Yeah, people, go easy on her. Sounds like she was just repeating the question for rhetorical purposes.

The problem, flamingbananas, is that questions are taken very seriously 'round these parts, so even asking them rhetorically can often lead people to believe you’re really asking the question in every sense.

Also, while doing something like that (asking a question even after it’s been answered) wouldn’t sound funny in spoken conversation, it doesn’t come across so well online, and people can be really persnickity around here about posts that don’t really further a discussion (at least in GQ, “death ray” thread nonwithstanding).

Yes indeed, but it is also very sassy. The sass comes with the territory. Read some of Cecil’s articles. If you can’t put up with sass, you’re not going to enjoy this site very much. With wisdom comes wise-assedness (very often, anyway). :slight_smile:

Dunno. As others have pointed out, several times in this thread you have given the appearance of asking a question again that had just been answered. There is low tolerance for that here.

Nit: 2,560 births per year.

yoyodyne, (way cool name BTW),

5 million * .0512 is indeed 256,000.

However both you and ascenray missed another equally significant factor. In addition to the population growing at that rate, the entire 5 million then alive must also be replaced as they die off.

So the actual birth rate per year is (5 million / average lifespan in years) + 5 million * .0512 for growth.

If we assume an average lifespan of 20, that means 250,000 births / year for replacement and another 256,000 for growth = 506,000 / year. An average lifespan of 40 gives us 125,000 + 256,000 = 381,000 / year.

Without doing any research, I’d bet the average lifespan in those days was around 20. Infant & toddler mortality was huge, but if you made it to age 10 you probably lasted to your 40s. The average would be more like 20.

Assuming average lifespan = 20, we get a birth rate of 506,000 / year = 1386 / day = 57 / hour.

Seasons were a LOT more important to folks lives then, and I’d imagine there might be areas where folks tried to avoid having babies in winter, say, so you might have large inhabited areas that went a day or two without births in the worst season.

But planetwide, the last day with zero human births was waay before then.
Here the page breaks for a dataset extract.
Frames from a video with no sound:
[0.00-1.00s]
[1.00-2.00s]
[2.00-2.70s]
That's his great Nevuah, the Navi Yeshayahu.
To say nothing of the last year. In fact, I’d suggest that once you had more than about 10 creatures defined as Homo Sapiens planetwide, they’d need > one birth per year to maintian their tribe.
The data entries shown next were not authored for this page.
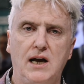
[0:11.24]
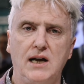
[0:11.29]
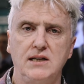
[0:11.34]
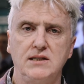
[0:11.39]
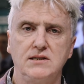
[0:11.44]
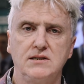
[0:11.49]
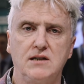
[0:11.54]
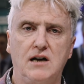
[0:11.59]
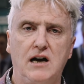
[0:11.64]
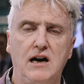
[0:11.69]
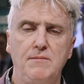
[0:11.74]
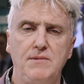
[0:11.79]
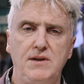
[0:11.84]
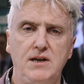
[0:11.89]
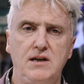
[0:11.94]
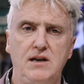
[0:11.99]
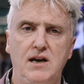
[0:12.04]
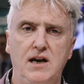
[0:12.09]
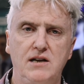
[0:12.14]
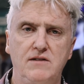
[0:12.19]
and I'm
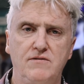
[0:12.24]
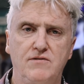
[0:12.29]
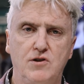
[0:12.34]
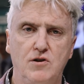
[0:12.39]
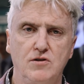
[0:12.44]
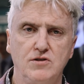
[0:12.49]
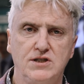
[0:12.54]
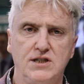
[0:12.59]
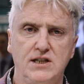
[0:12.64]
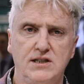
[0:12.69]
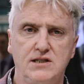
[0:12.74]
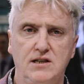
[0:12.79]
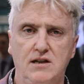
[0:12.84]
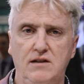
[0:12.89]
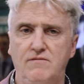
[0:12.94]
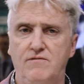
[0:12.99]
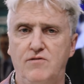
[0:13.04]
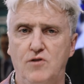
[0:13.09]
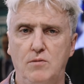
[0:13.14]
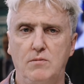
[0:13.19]
the Head of Content at
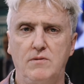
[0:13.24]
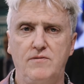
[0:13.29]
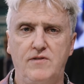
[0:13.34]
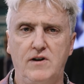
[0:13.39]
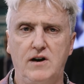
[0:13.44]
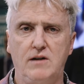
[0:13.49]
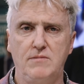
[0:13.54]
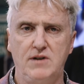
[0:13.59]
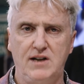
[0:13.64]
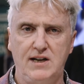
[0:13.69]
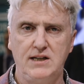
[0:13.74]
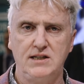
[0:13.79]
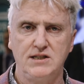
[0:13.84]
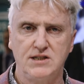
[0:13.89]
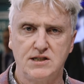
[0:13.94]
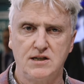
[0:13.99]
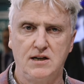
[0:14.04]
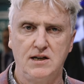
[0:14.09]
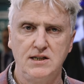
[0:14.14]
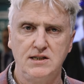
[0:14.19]
Informa Pharma
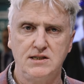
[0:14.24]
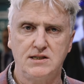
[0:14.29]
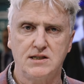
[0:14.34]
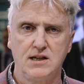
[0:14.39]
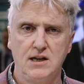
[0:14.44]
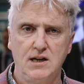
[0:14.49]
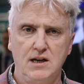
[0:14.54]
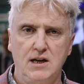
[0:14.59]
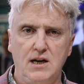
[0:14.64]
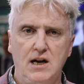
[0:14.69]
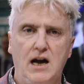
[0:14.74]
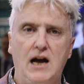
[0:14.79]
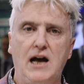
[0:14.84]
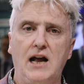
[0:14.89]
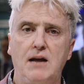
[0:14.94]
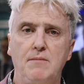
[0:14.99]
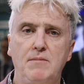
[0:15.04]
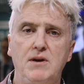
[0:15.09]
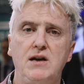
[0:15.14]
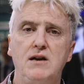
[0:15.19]
Insights,
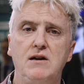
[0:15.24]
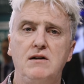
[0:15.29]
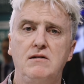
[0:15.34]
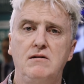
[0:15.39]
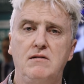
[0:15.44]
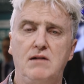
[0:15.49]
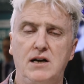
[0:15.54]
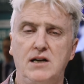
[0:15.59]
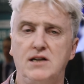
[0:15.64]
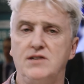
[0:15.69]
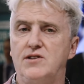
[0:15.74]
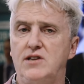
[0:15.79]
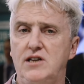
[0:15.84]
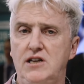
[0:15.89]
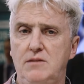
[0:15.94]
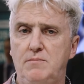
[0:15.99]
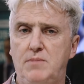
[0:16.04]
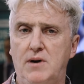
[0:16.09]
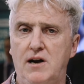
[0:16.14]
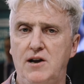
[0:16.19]
and I'm here at
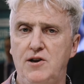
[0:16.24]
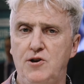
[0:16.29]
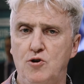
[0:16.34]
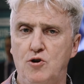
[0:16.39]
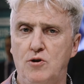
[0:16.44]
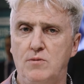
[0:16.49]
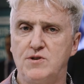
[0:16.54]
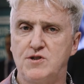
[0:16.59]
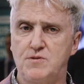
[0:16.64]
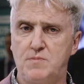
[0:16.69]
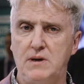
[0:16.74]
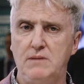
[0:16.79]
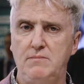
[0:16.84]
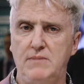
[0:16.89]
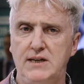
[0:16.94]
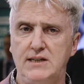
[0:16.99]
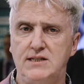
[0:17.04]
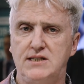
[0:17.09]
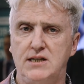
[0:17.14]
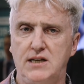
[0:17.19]
the BioEurope Spring
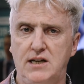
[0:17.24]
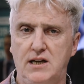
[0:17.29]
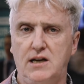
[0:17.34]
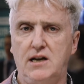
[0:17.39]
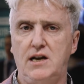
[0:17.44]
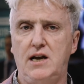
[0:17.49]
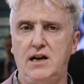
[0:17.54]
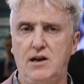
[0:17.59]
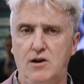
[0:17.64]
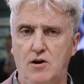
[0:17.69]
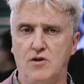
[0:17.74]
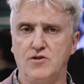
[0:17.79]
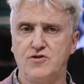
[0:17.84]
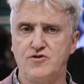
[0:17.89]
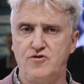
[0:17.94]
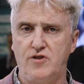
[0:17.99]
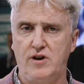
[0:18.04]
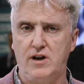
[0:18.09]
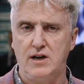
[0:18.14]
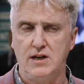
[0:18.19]
Meeting in
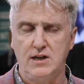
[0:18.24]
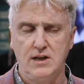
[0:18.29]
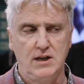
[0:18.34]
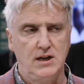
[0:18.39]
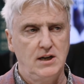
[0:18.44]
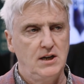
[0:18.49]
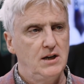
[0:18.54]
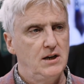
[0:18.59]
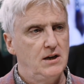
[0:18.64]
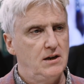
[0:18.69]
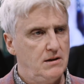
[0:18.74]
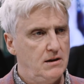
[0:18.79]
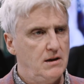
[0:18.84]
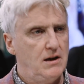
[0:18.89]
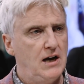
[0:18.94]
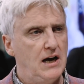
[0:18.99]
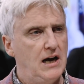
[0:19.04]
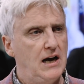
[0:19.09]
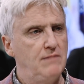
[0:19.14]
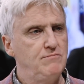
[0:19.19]
Austria.
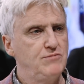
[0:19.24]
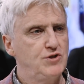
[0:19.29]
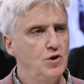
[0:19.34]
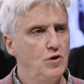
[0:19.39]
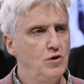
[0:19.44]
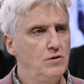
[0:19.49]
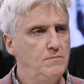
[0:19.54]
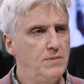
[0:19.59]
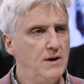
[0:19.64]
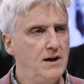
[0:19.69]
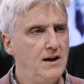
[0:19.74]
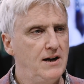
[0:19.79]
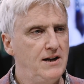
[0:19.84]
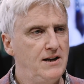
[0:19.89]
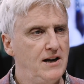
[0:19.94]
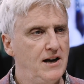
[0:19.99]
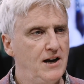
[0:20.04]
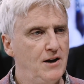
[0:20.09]
I'm joined by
Any creationist who believes in the literal interpretation of the Bible would argue that between the time Adam was created and Cain and born, there were no births. Whether Cain was born a year or later after Adam was created is still up to debate.

Yeah, but .0512 does not equal .0512 percent.

Yeah but… due to interbreeding among different populations, it seems to me that there would never be a time when so few as only 8-10 H. sapiens existed, no matter what definition you used to describe the species. So what’s a reasonable estimate for the lowest number of humans that have ever existed?

Planet wide, I’d say it never could have happened. But if you want to look at a smaller section, in a specific instance of time, after some sort of violent action in a given place, I’d say that it’s very likely there were a fair number of short periods of time where no babies were born in a given city/area.

Were any babies born in Hiroshima the day after the atom bomb was dropped?
I shouldn’t have thought so. I mean, obviously that’s only my opinion, but I reckon man is a pretty resilient critter and so for there to be a complete lack of any births in a place on a given day, some sort of violent action must be to blame - meteorological, geographical or man made, it would take a hell of a big thing.